Sometimes I participate in magical thinking, even when I participate in fundraisers. On Saturday May 21, 2016, I participated in the Out of the Darkness Overnight Walk organized by the American Foundation for Suicide Prevention. Originally, I had also planned to participate in the Stroll for Epilepsy earlier on May 21st.
When the dates for both events were announced, I thought it was a divine message. three years before both events on May 21, 2013, I wrote “A Letter To Fathers Considering Suicide in the Digital Age.” The blog post explains how I experience my father’s suicide. The experience is a struggle… a struggle that has given me many gifts, including the strength to talk and write about epilepsy. When I wrote the May 2013 post, I didn’t realize it would become one of my favorite pieces, because it is extremely personal and vulnerable. Now I realize that it has become one of my favorites because it is personal and vulnerable.

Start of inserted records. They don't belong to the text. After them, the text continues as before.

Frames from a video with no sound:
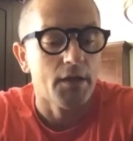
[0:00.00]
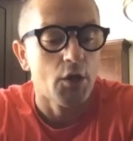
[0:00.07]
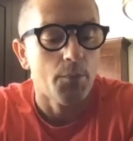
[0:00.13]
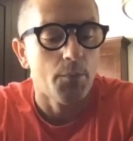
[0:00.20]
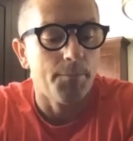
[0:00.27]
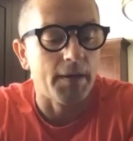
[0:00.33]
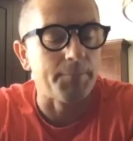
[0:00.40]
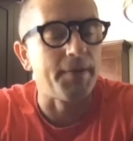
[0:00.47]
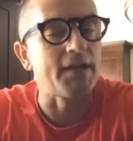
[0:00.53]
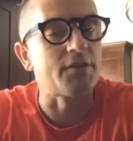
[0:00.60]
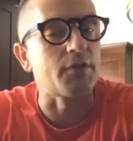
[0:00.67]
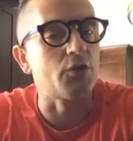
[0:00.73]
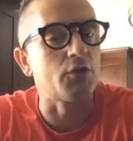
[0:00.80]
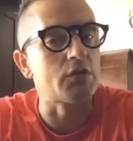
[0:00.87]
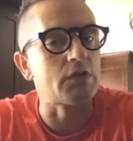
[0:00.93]
But Patrick,
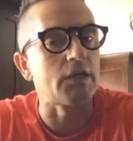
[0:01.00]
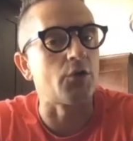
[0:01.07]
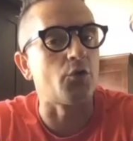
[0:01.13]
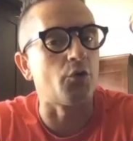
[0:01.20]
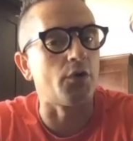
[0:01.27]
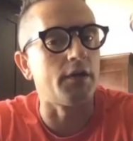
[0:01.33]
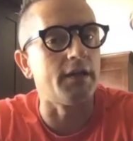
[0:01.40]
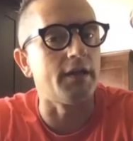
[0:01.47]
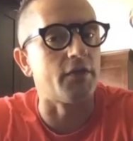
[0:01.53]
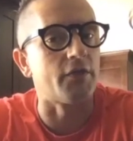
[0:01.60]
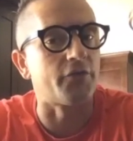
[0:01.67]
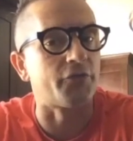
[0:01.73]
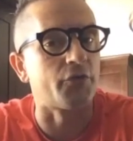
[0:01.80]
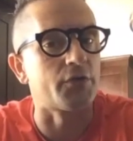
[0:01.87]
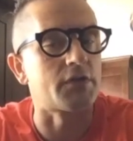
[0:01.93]
you said earlier in the
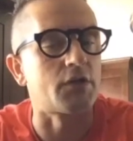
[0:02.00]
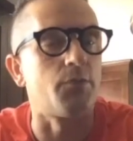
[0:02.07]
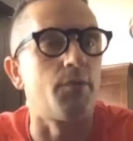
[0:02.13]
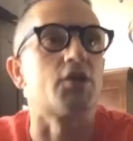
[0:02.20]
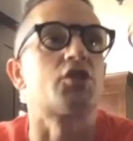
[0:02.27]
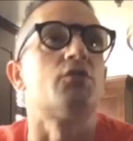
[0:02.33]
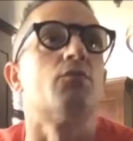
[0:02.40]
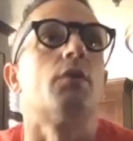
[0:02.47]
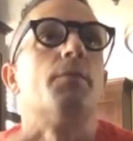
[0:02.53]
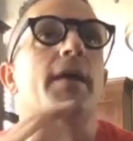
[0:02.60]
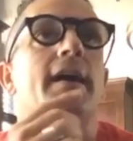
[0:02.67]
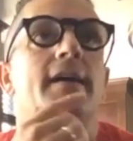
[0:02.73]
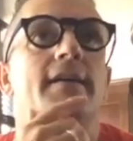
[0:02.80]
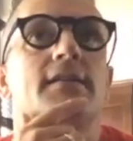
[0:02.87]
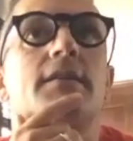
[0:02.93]
first question what we
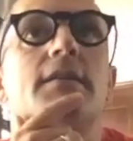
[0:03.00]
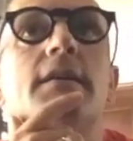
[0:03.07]
asked,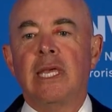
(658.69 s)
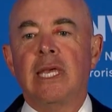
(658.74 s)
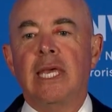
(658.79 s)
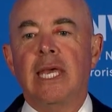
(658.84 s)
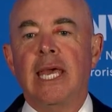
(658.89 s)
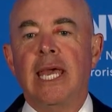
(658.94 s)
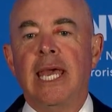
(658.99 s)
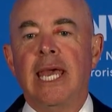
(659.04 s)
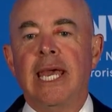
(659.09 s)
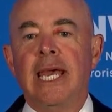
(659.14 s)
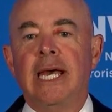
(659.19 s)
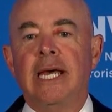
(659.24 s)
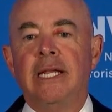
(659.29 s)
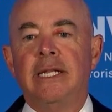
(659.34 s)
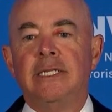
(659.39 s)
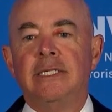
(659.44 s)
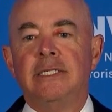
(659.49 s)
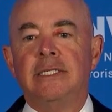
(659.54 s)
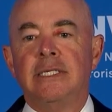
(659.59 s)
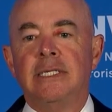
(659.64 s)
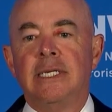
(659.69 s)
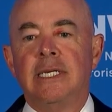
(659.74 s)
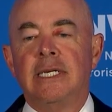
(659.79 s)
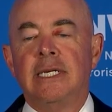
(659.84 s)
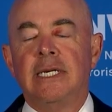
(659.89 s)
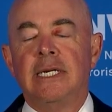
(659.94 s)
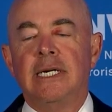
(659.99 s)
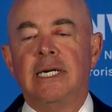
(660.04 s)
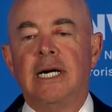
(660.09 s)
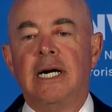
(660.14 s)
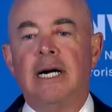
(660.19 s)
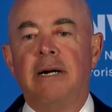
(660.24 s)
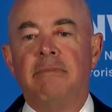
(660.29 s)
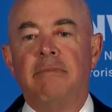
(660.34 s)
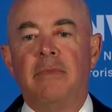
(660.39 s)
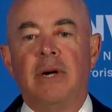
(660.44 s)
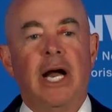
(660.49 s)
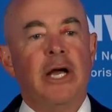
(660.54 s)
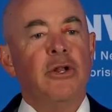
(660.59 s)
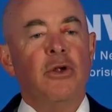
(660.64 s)
And
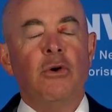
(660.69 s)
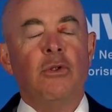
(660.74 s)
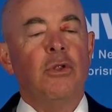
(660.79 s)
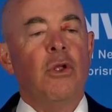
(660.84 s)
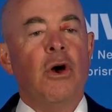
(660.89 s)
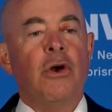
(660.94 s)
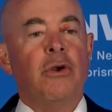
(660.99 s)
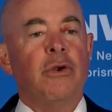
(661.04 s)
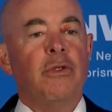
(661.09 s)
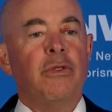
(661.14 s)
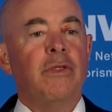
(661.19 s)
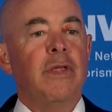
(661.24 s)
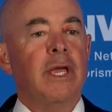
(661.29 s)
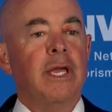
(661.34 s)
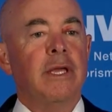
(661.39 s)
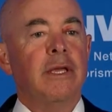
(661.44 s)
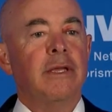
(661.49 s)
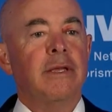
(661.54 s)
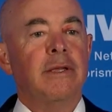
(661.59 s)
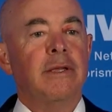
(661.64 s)
I no longer think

I am not always vulnerable. I have been fighting for so many years, I thought God or The Universe wanted me to attend both events. I thought that if I were a good father, I would also bring my kids. I wanted to be there for the people with epilepsy and the survivors of suicide and for my children and… then a few months before the fundraisers, my body broke down. It became difficult for me to hold my camera, because I have something called “frozen shoulder.” It sounds like a bad metaphor for someone who is unwilling to be vulnerable… or for someone who is so busy trying to help ghosts that he forgets about those closest to him.

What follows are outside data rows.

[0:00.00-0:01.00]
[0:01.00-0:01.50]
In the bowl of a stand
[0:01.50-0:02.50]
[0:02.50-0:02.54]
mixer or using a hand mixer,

Despite my shoulder injury, I took these photos of The Overnight, but each picture hurt. The weekend before The Overnight, I needed to visit the hospital, because I couldn’t walk. (probably a kidney stone) The night of The Overnight, my kids could have walked longer than I did, although they are not allowed to walk the entire route until they are 14.
Sometimes 90% of magic is just showing up, and I may have captured some magic at the opening ceremonies. California Highway Patrolman Kevin Briggs (l) and Kevin Berthia spoke during the opening ceremonies. I may have seen them about ten years earlier on The Golden Gate Bridge. If I didn’t see them, I saw a few people very similar. In 2009, I wrote about The Photograph that Defined My Style. In that old post, I mention a photograph I did not take a few years earlier. I am glad that I waited to photograph them on the stage instead of the bridge.

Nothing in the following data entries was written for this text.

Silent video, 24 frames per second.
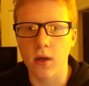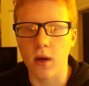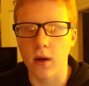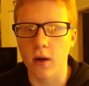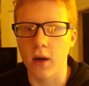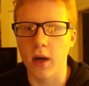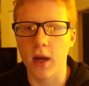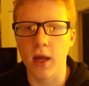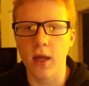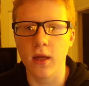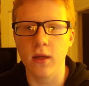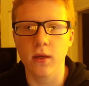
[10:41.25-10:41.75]
All
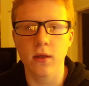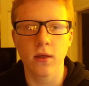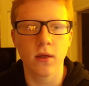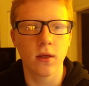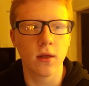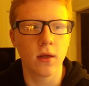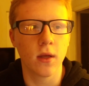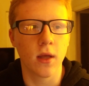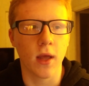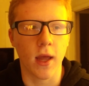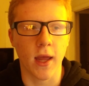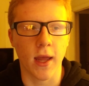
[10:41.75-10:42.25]
right?
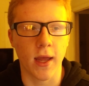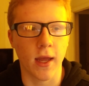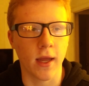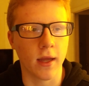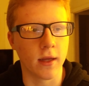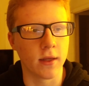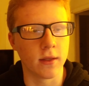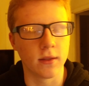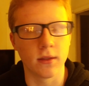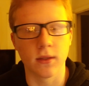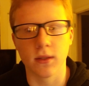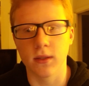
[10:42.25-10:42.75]

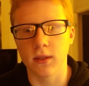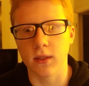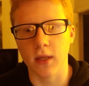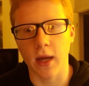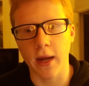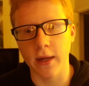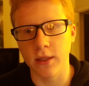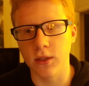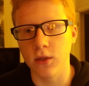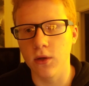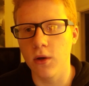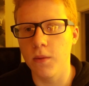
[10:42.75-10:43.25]
And
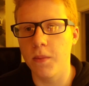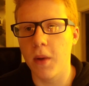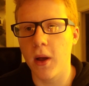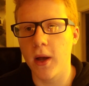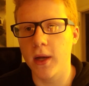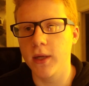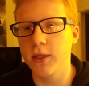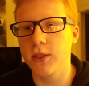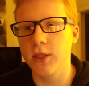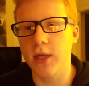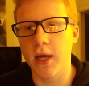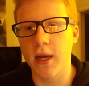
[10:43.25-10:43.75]
I do
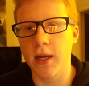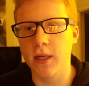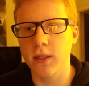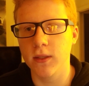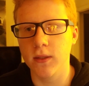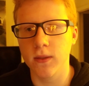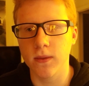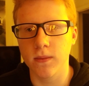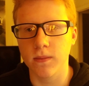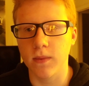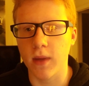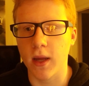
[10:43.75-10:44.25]

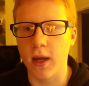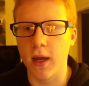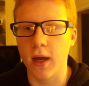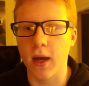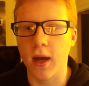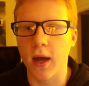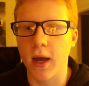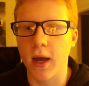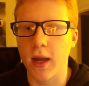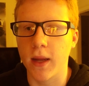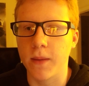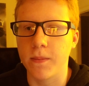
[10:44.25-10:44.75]
apologize
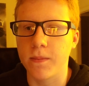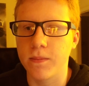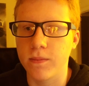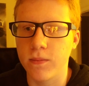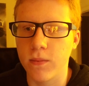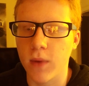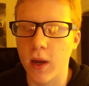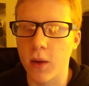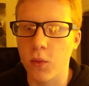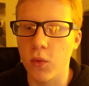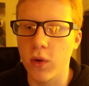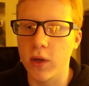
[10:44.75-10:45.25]
that
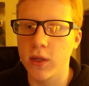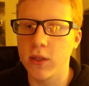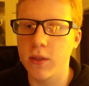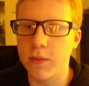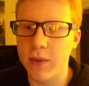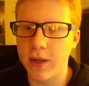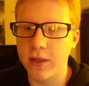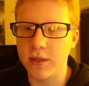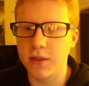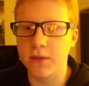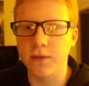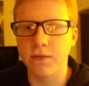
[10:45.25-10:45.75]
I wanted to
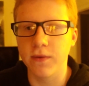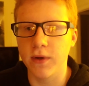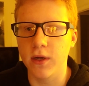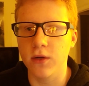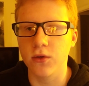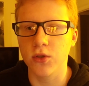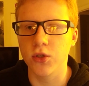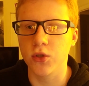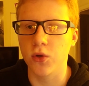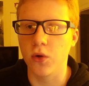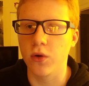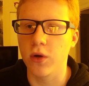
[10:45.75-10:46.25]
make this video
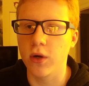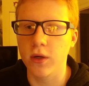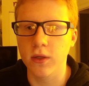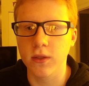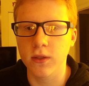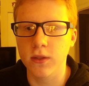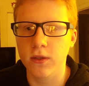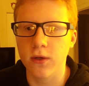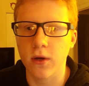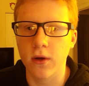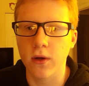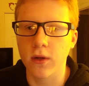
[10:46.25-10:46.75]
shorter.
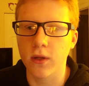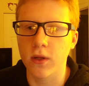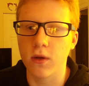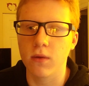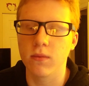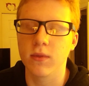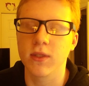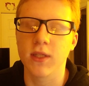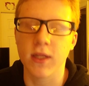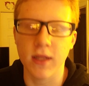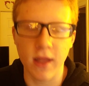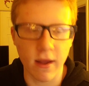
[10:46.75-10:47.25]
It's currently
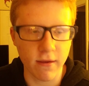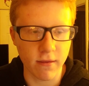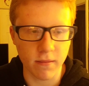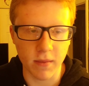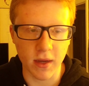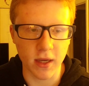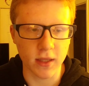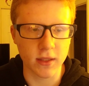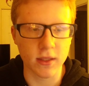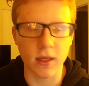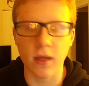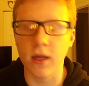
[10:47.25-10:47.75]
almost 11
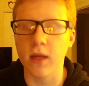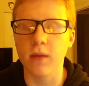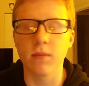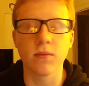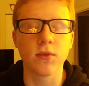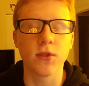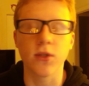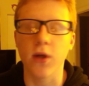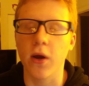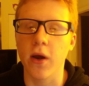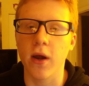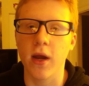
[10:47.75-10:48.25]
minutes. I am
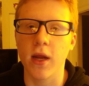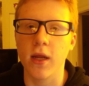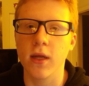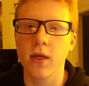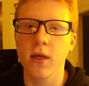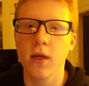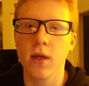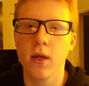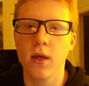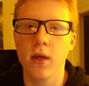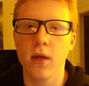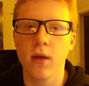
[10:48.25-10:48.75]
sorry.
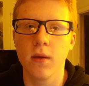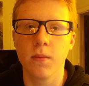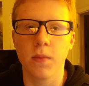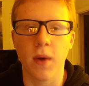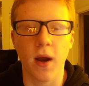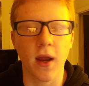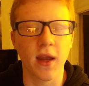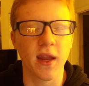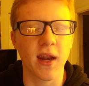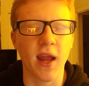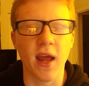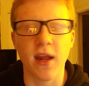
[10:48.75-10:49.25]

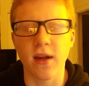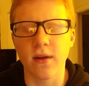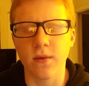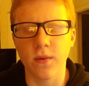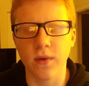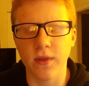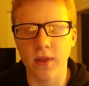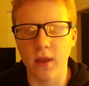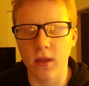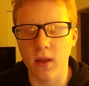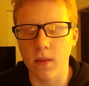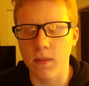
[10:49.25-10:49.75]
Probably going to end it
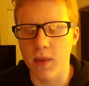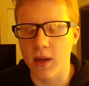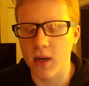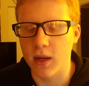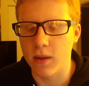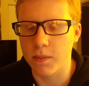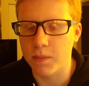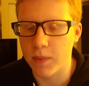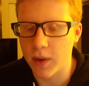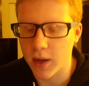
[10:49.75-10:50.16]
within the minute.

My father was a California Highway Patrolman. I have wondered how his profession affected him. What happened to my father when he met people he couldn’t save? How did he feel when he notified parents that their children died? How did he carry the burden? As my father’s son, I have also wondered how I am like my father. When I started having children, I noticed little things. Sometimes I would tell similar jokes. I could hear my father’s voice when I spoke. Sometimes I walked like my father. How do I carry his burden?
Once the walk started, I wondered why I was walking. Was I walking for him? Why was I walking for him? Suddenly I realized that I was walking for my children. I also needed them to know that I was walking for them and that I wouldn’t leave them, at least not the way he left me.
So I told them… and then I took them back to the hotel and stayed with them the rest of the night.